Durum Obsesif, Takıntı: nedenleri, belirtileri ve tedavisi
Kurtulma isteğine rağmen aynı düşüncenin veya arzunun sürekli olarak geri dönmesi durumuna obsesif durum veya obsesyon denir. Bu zihinsel bozukluk, kişinin kendisini huzursuz ve kaygılı hissetmesine neden olan tekrarlayan görüntüler, düşünceler, korkular veya dürtüler olarak kendini gösterebilir. Obsesif kompulsif bozukluk veya OKB, obsesif kompulsif bozukluğun bir şeklidir.
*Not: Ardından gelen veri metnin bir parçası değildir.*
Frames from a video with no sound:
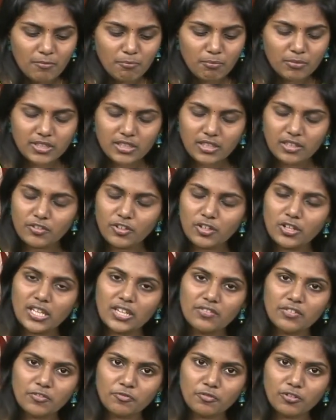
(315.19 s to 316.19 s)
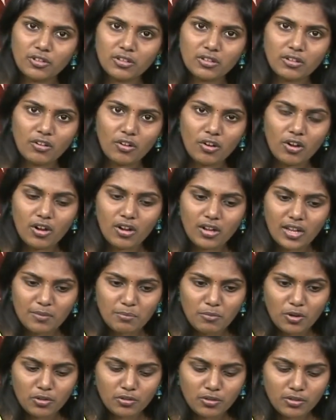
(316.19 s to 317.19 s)
But then if you leave it for a long
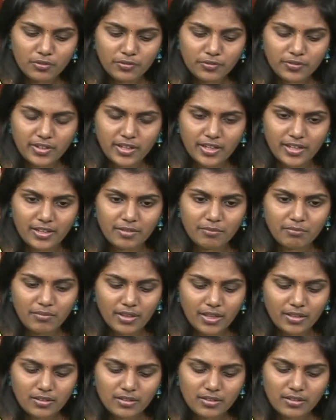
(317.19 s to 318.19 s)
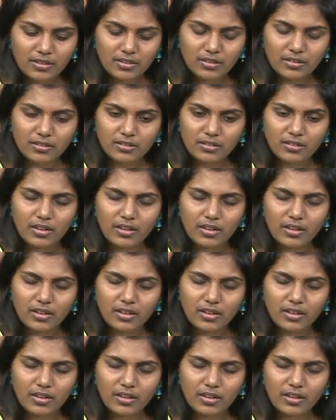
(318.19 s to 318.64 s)
amount of time, then it will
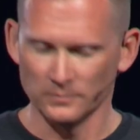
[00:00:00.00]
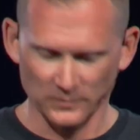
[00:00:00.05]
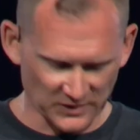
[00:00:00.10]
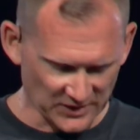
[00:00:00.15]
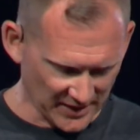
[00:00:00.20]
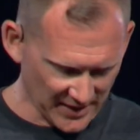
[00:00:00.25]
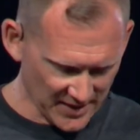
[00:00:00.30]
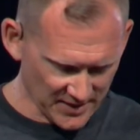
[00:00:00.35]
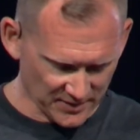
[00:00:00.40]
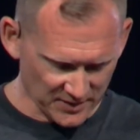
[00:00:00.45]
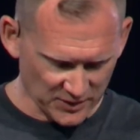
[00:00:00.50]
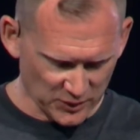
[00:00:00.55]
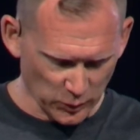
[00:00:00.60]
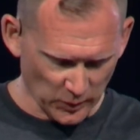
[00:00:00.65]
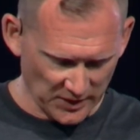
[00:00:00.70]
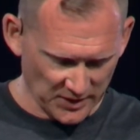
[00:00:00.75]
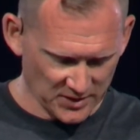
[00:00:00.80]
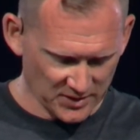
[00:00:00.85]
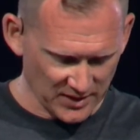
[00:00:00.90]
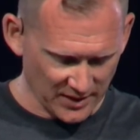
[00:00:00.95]
Today is the
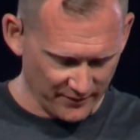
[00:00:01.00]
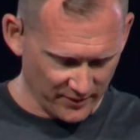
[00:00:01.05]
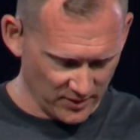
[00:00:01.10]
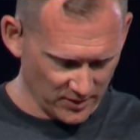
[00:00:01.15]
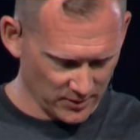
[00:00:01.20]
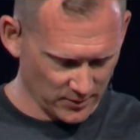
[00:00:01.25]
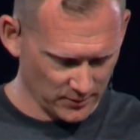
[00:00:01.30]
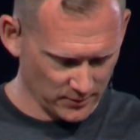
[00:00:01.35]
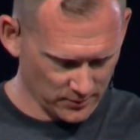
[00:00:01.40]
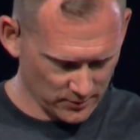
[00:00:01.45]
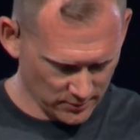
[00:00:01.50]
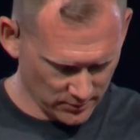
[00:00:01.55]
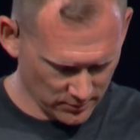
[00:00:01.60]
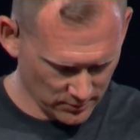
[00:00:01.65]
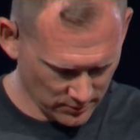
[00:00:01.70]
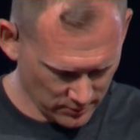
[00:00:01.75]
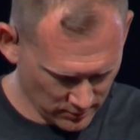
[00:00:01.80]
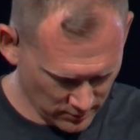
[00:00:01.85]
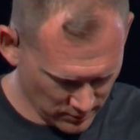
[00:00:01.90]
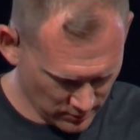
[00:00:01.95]
27th,
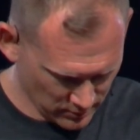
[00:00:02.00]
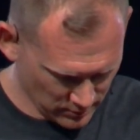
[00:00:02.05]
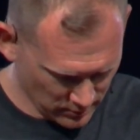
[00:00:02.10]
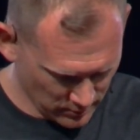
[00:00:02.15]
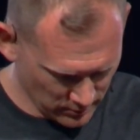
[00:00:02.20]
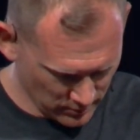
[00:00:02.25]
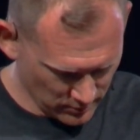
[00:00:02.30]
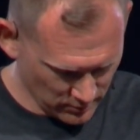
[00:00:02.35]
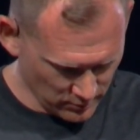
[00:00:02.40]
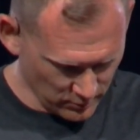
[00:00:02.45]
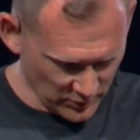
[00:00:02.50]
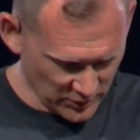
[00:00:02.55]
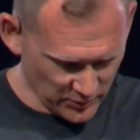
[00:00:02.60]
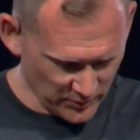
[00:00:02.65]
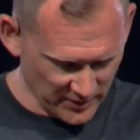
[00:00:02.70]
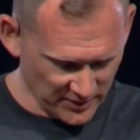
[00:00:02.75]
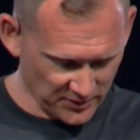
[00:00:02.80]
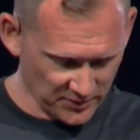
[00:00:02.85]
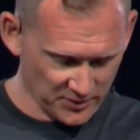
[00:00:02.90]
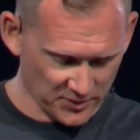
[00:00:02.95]
which
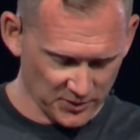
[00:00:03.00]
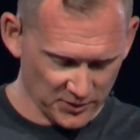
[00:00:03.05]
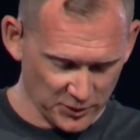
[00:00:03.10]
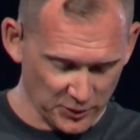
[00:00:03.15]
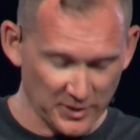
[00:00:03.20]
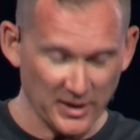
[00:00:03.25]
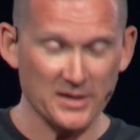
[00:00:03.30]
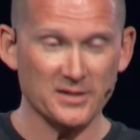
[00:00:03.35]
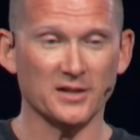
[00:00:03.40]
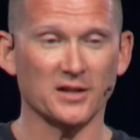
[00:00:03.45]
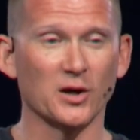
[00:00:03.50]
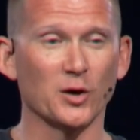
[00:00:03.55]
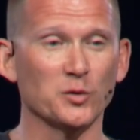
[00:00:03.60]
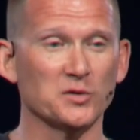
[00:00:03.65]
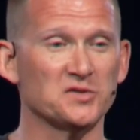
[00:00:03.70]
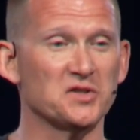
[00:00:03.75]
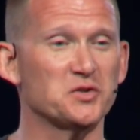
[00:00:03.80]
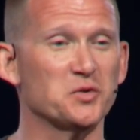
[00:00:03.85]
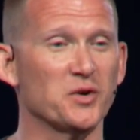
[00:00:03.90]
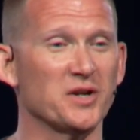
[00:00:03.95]
means two days ago
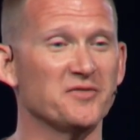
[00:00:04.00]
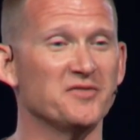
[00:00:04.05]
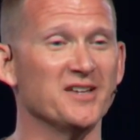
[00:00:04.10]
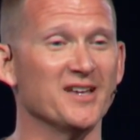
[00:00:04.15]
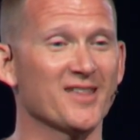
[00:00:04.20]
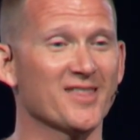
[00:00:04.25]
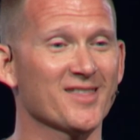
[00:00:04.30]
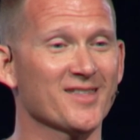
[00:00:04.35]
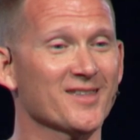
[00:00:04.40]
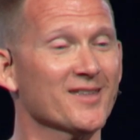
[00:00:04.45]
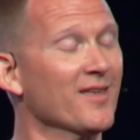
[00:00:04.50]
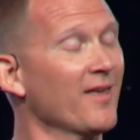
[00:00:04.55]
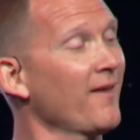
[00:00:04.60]
was the 25th.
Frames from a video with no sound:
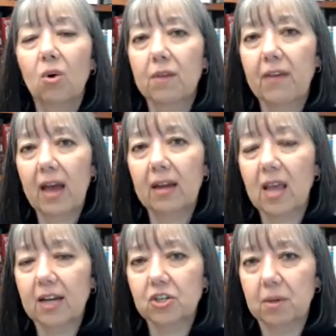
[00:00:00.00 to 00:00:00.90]
We've had
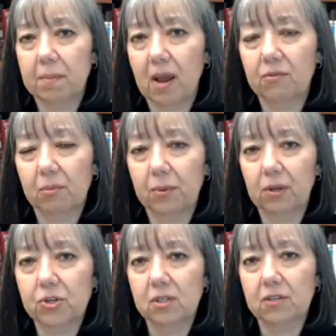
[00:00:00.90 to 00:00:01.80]
catch up
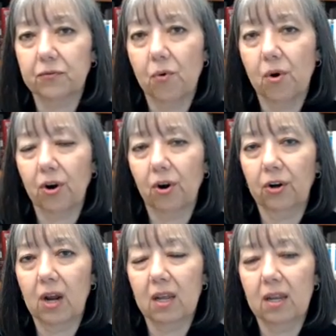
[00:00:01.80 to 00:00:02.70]
contributions
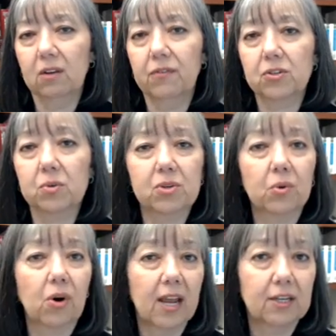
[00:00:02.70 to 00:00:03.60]
for individuals
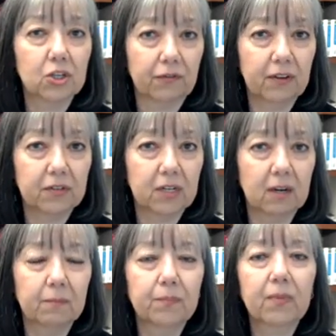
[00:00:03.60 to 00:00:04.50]
who are age
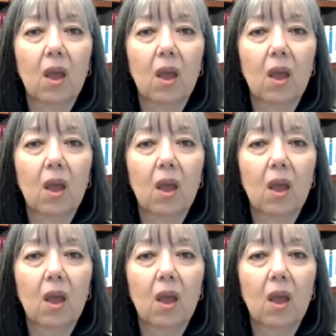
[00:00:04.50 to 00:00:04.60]
50,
Obsesif davranışın nedenleri tam olarak anlaşılamamıştır. Bazı çalışmalar bunu genetik faktörlere bağlarken, diğerleri bunu beynin kimyasal dengesindeki değişikliklere bağlamaktadır. Ayrıca bazı travmaların veya stresli durumların obsesif kompulsif bozukluğun gelişimine katkıda bulunabileceğine inanılmaktadır.
Obsesif-kompulsif bozukluğun belirtileri arasında tekrarlayan düşünceler veya görüntüler, bir hastalığa yakalanma korkusu, belirli eylemleri belirli bir sırayla veya belirli sayıda gerçekleştirme ihtiyacı, kapalı kapıları veya sobanın kapalı olup olmadığını kontrol etme ihtiyacı ve diğer durumlar yer alabilir. benzer tezahürler. Bu düşünce ve arzular insanda kaygı ve endişeye neden olur ancak buna rağmen onlardan kurtulamaz.
Obsesif kompulsif bozukluk aynı zamanda depresyon veya anksiyete bozukluğu gibi diğer ruhsal bozukluklarla da ilişkili olabilir. Bazı durumlarda ensefalit gibi beynin organik hastalıklarıyla ilişkili olabilirler.
Obsesif kompulsif bozukluğun tedavisi, kişinin düşüncelerinin ve davranışlarının farkına varmasına yardımcı olan davranış terapisini ve durumunun nedenlerini anlamalarına ve endişe ve endişeyle baş etmeyi öğrenmelerine yardımcı olan psikoterapiyi içerebilir. Bazı durumlarda kaygıyı ve huzursuzluğu azaltmak için sakinleştiriciler reçete edilebilir.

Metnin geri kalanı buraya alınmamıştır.